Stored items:
BEGIN
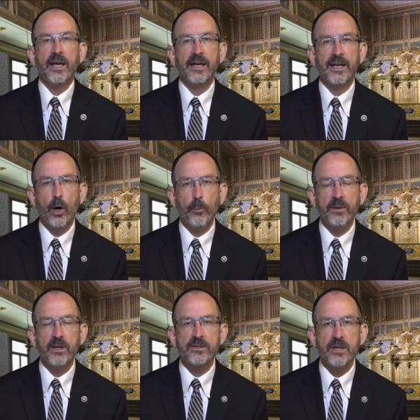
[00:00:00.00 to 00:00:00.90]
in
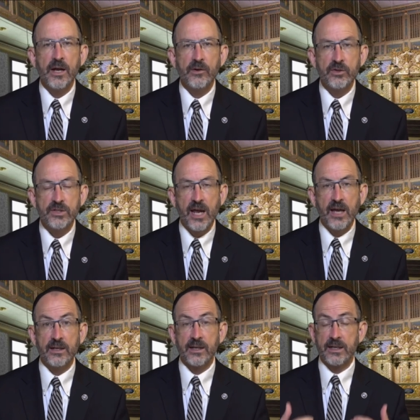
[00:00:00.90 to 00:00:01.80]
helping us
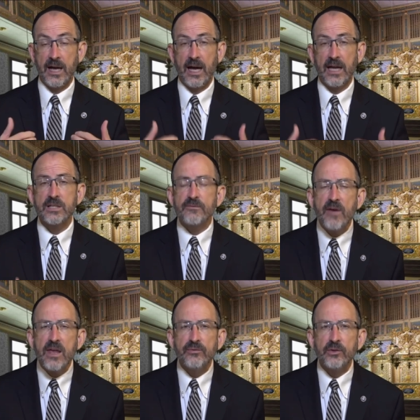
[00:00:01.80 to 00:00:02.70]
understand God's
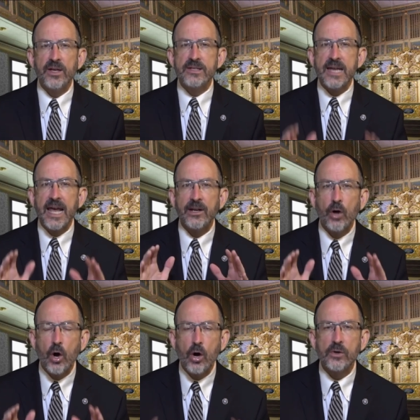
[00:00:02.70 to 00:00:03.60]
faithfulness and
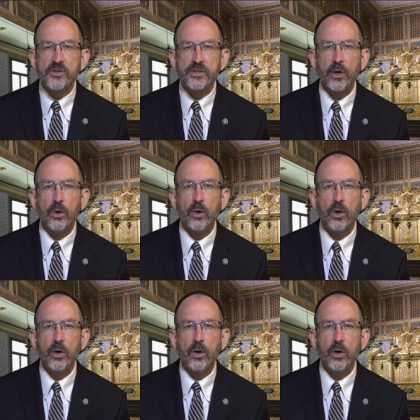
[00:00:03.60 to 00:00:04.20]
also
END
[Work order] Transcribe the whole of the data exactly, minus any pictures.

[Response to this task]
[00:00:00.00 to 00:00:00.90]
in
[00:00:00.90 to 00:00:01.80]
helping us
[00:00:01.80 to 00:00:02.70]
understand God's
[00:00:02.70 to 00:00:03.60]
faithfulness and
[00:00:03.60 to 00:00:04.20]
also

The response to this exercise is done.